年度 2012年

設問番号 第2問


院政期から鎌倉時代にかけての仏教の動向にかかわる次の⑴〜⑸の文章を読んで,下記の設問A・Bに答えなさい。

⑴ 院政期の天皇家は精力的に造寺・造仏を行った。白河天皇による法勝寺をはじめとして,大規模な寺院が次々と建立された。
⑵ 平氏の焼き討ちにより奈良の寺々は大きな打撃をこうむった。勧進上人重源は各地をまわって信仰を勧め,寄付や支援を募り,東大寺の再興を成し遂げた。
⑶ 鎌倉幕府の御家人熊谷直実は,法然が「罪の軽重は関係ない。

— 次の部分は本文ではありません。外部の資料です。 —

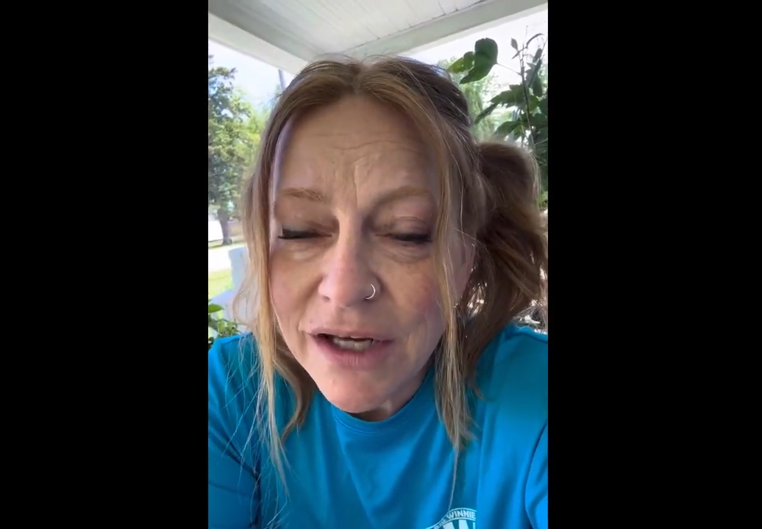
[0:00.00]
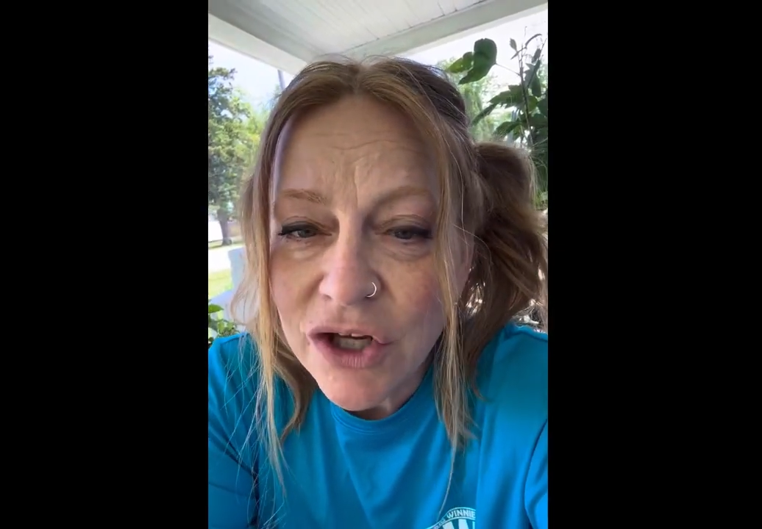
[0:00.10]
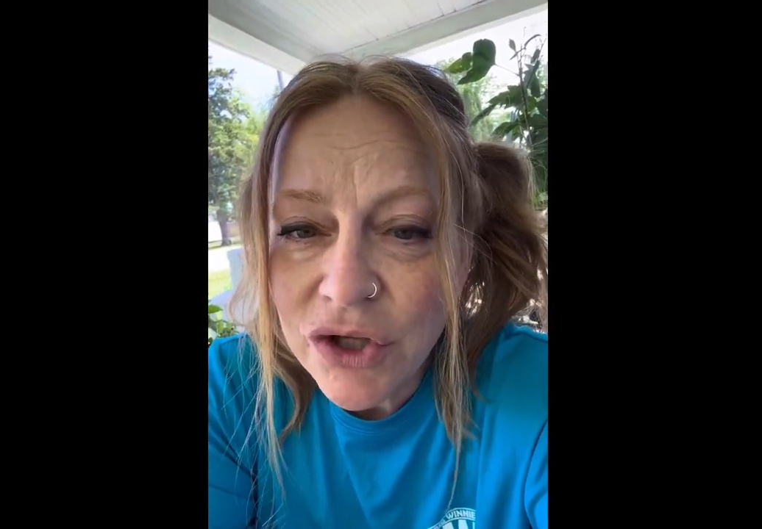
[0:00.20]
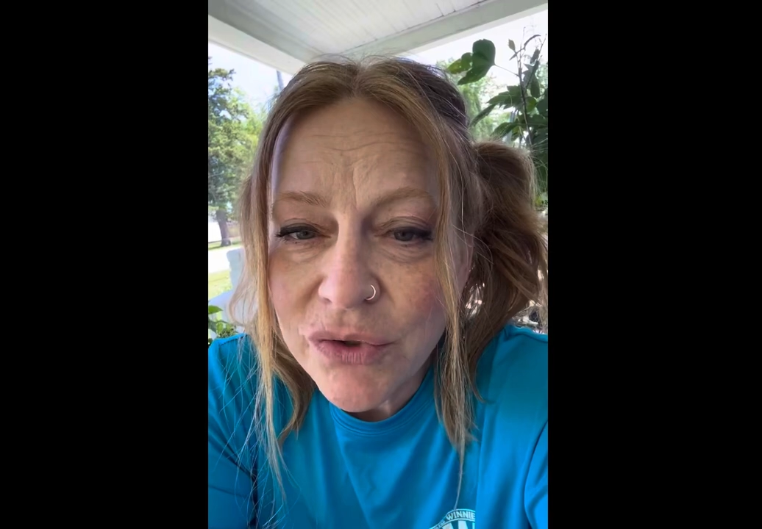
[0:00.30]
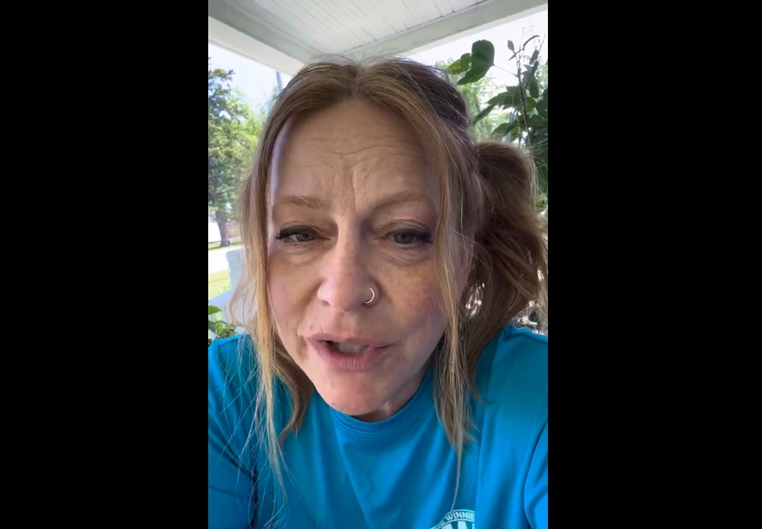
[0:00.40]

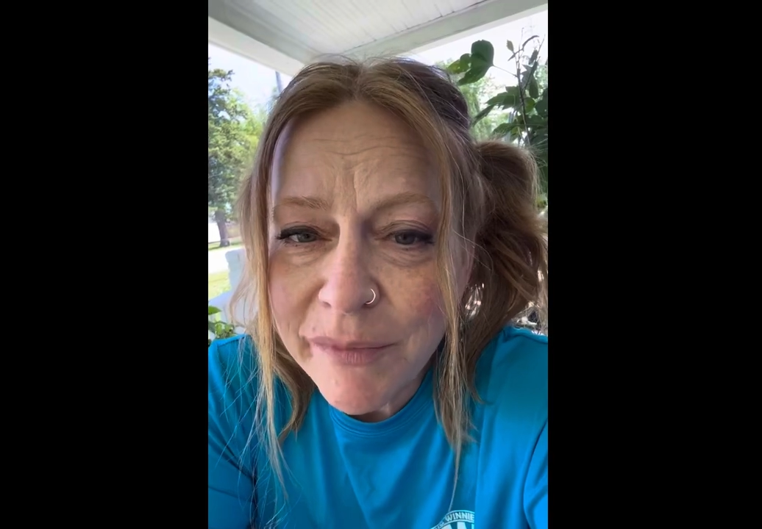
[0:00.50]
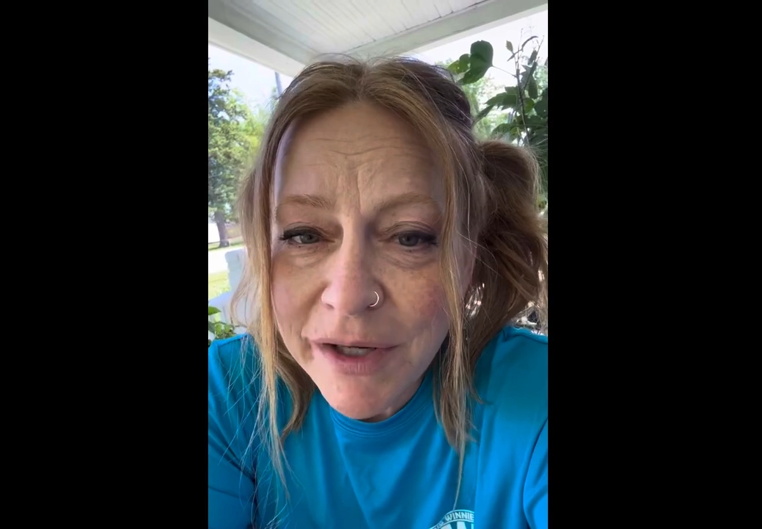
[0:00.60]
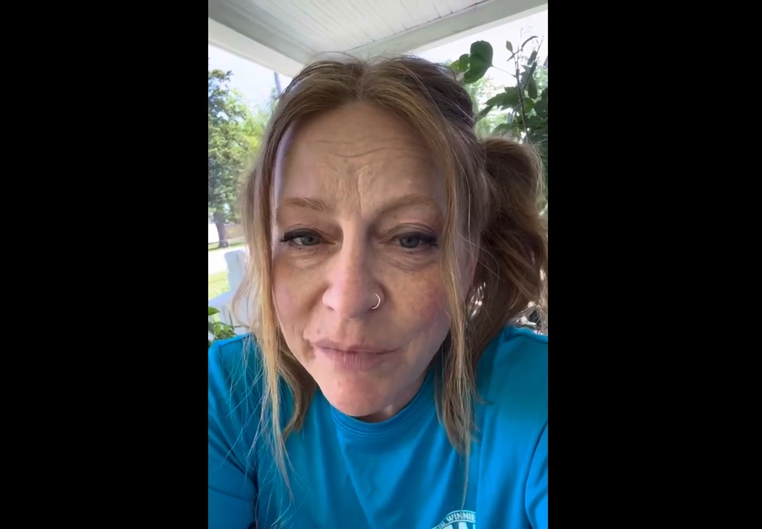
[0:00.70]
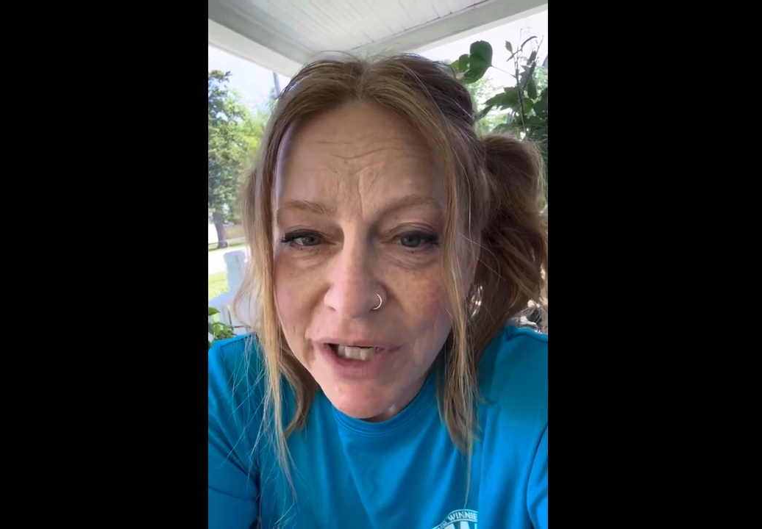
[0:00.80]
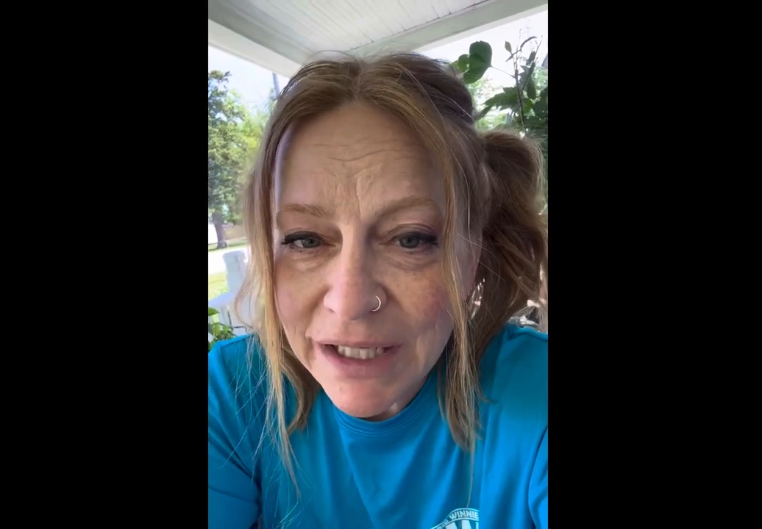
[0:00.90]
you can make
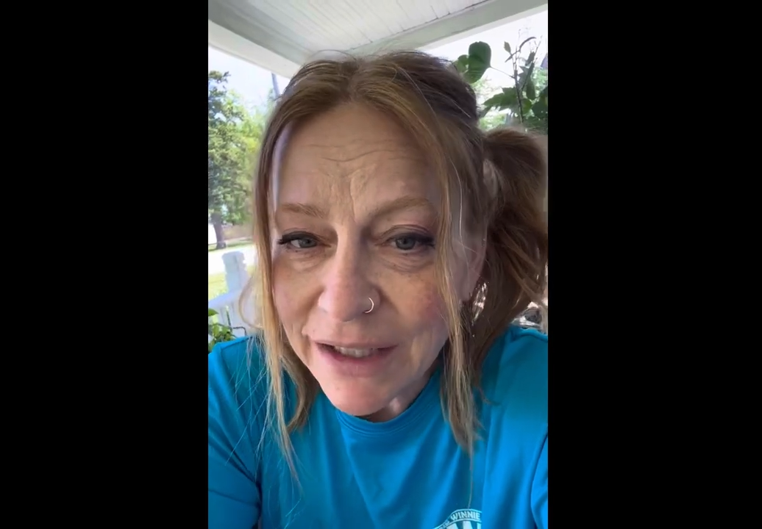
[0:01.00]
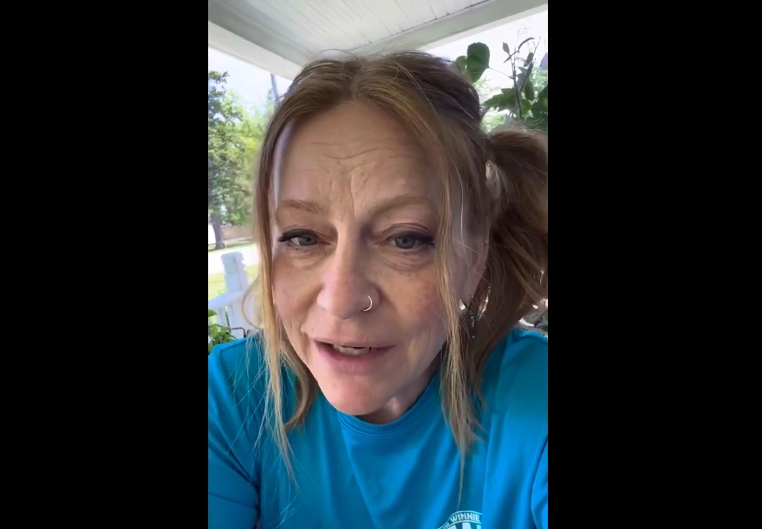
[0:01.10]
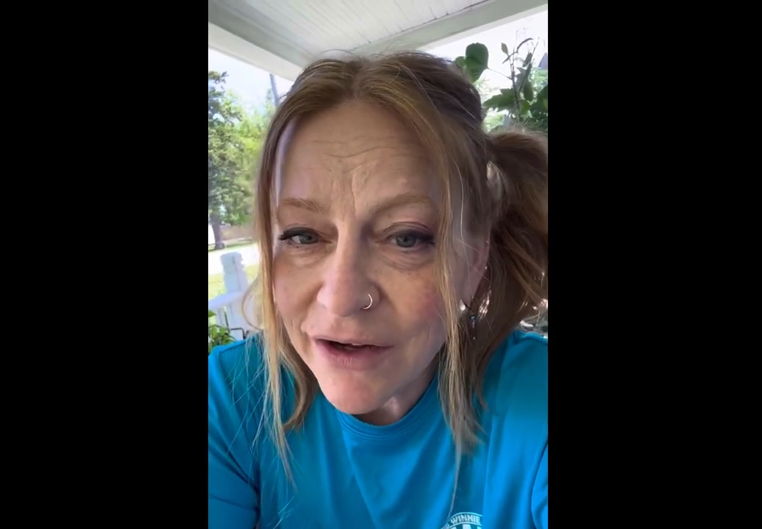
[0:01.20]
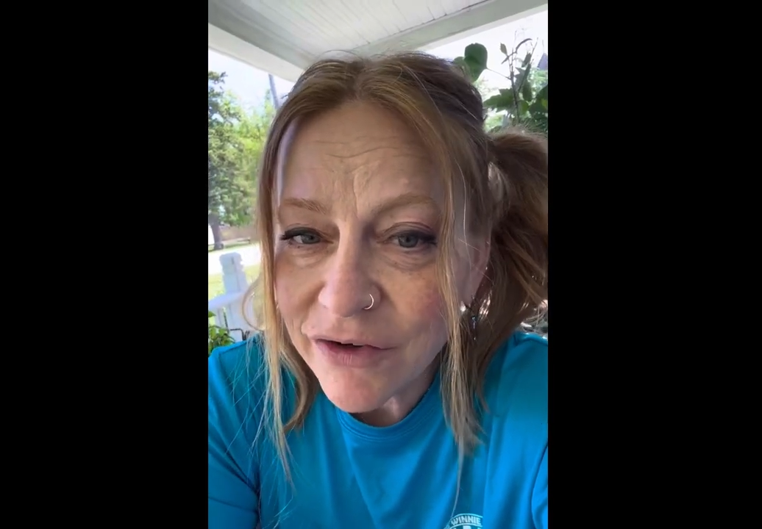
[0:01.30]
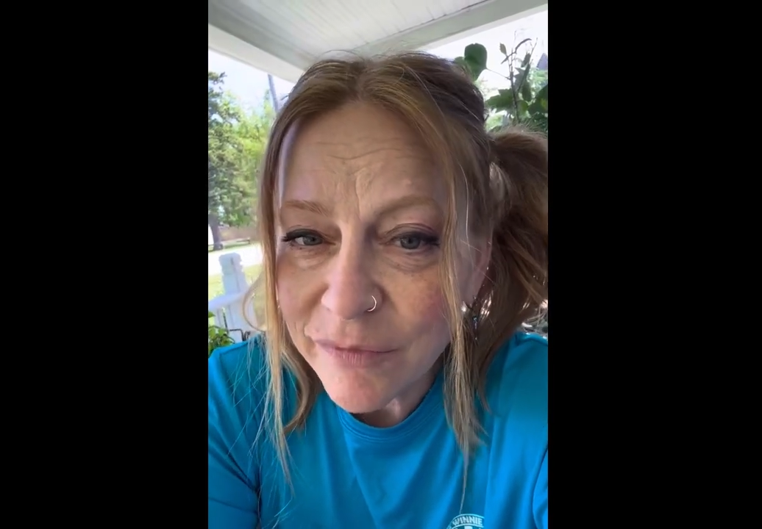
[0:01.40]
bacon
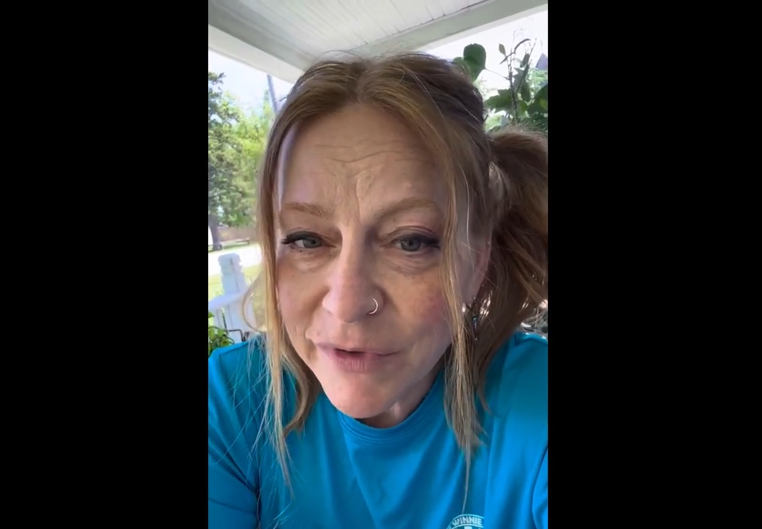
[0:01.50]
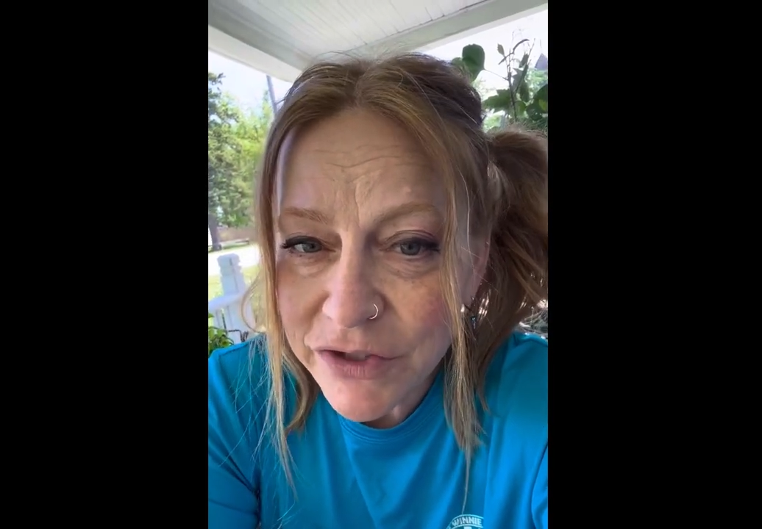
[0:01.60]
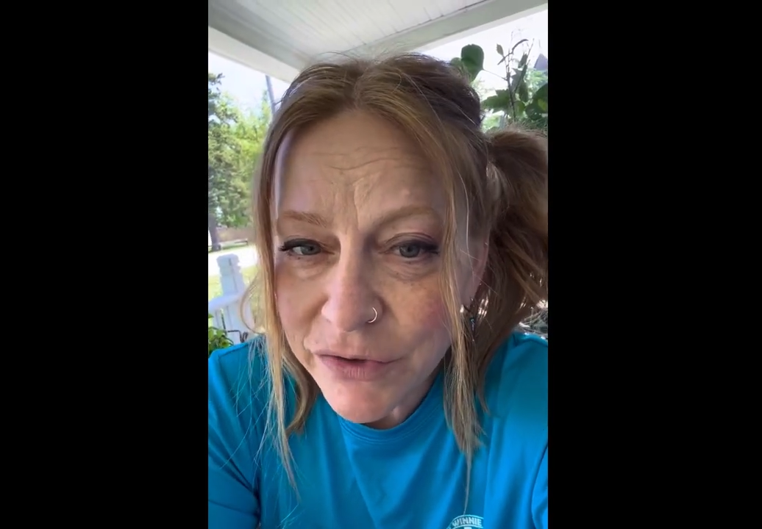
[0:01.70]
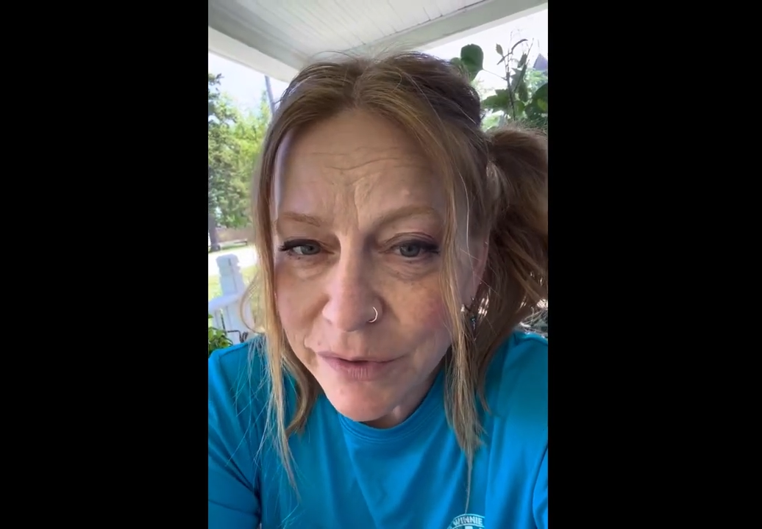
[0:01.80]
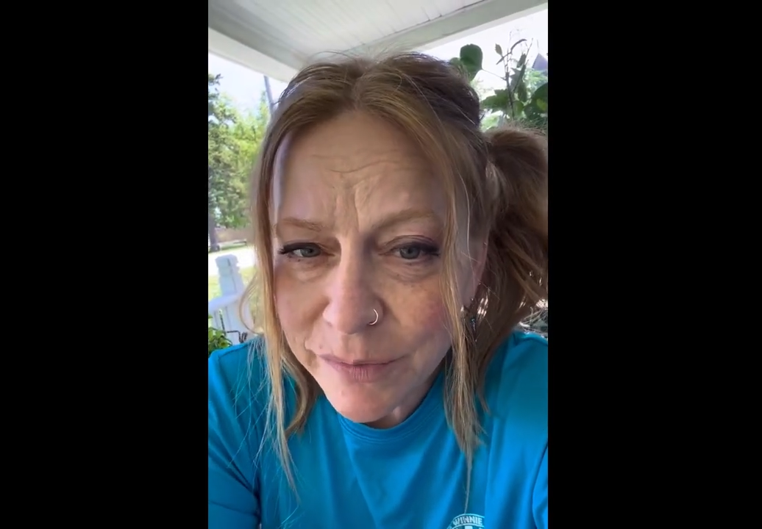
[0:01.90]
out of
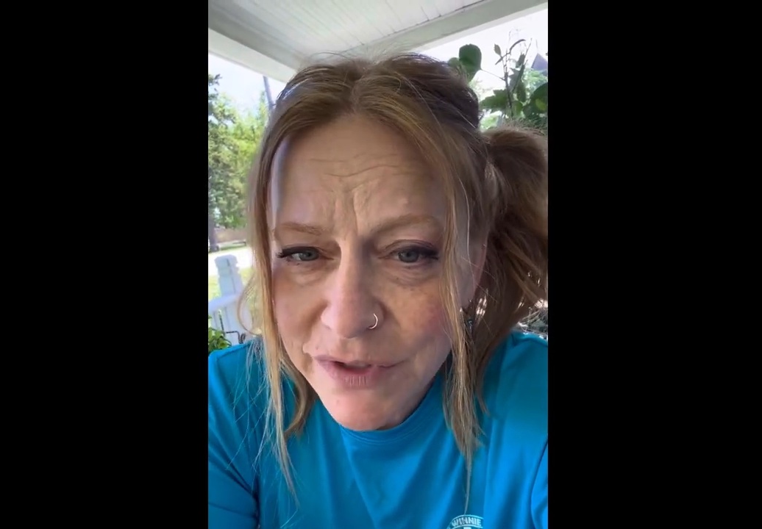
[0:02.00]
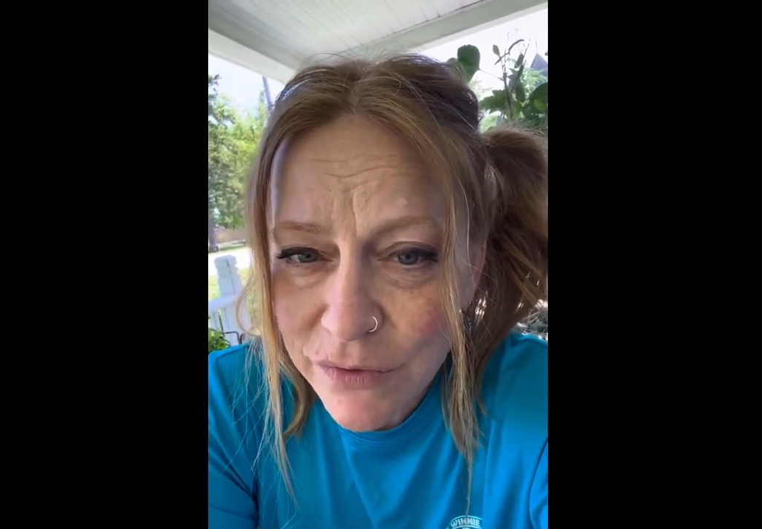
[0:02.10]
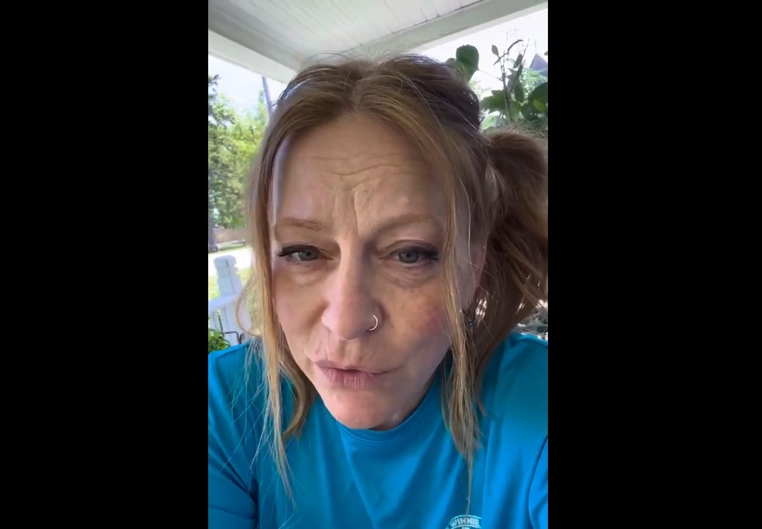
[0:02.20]
mushrooms,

念仏さえ唱えれば往生できるのだ」と説くのを聞き,「手足を切り,命をも捨てなければ救われないと思っておりましたのに,念仏を唱えるだけで往生できるとはありがたい」と感激して帰依した。
⑷ 1205年,興福寺は法然の教えを禁じるように求める上奏文を朝廷に提出した。このような攻撃の影響で,1207年に法然は土佐国に流され,弟子の親鸞も越後国に流された。
⑸ 1262年,奈良西大寺の叡尊は,北条氏の招きによって鎌倉に下向し,多くの人々に授戒した。彼はまた,京都南郊の宇治橋の修造を発願し,1286年に完成させた。

設問
A ⑴と⑵では,寺院の造営の方法に,理念のうえで大きな相違がある。それはどのようなものか。2行以内で述べなさい。
B 鎌倉時代におこった法然や親鸞の教えは,どのような特徴をもっていたか,また,それに対応して旧仏教側はどのような活動を展開したか。4行以内で述べなさい。